Data block:
━━━━━━

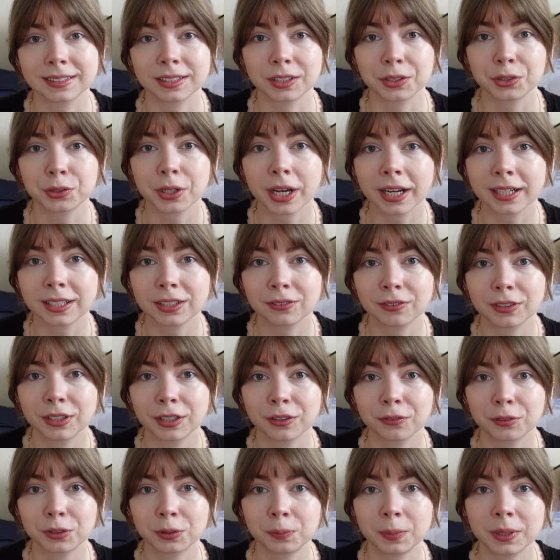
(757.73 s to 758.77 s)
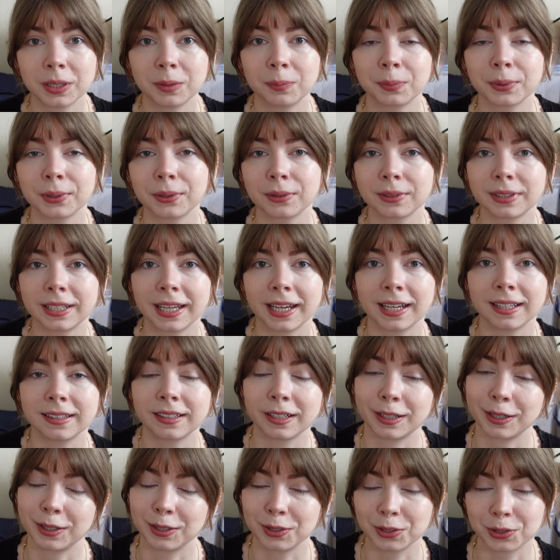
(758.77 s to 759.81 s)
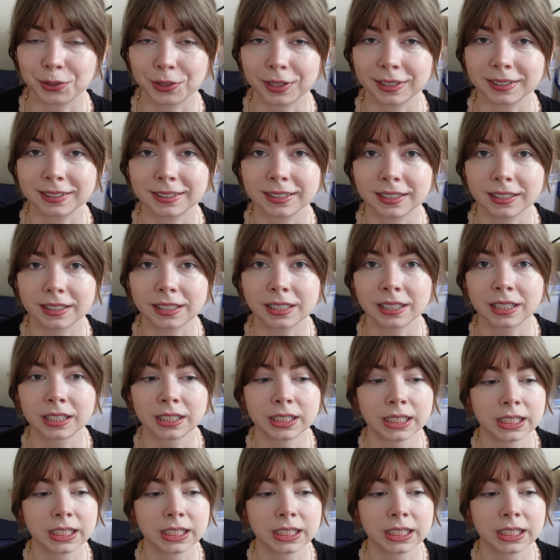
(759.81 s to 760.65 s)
are attractive enough to people that they're interested.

━━━━━━

What is being asked:
In the answer, all of the material should appear exactly as given, with no picture carried over.

Exercise response:
(757.73 s to 758.77 s)
(758.77 s to 759.81 s)
(759.81 s to 760.65 s)
are attractive enough to people that they're interested.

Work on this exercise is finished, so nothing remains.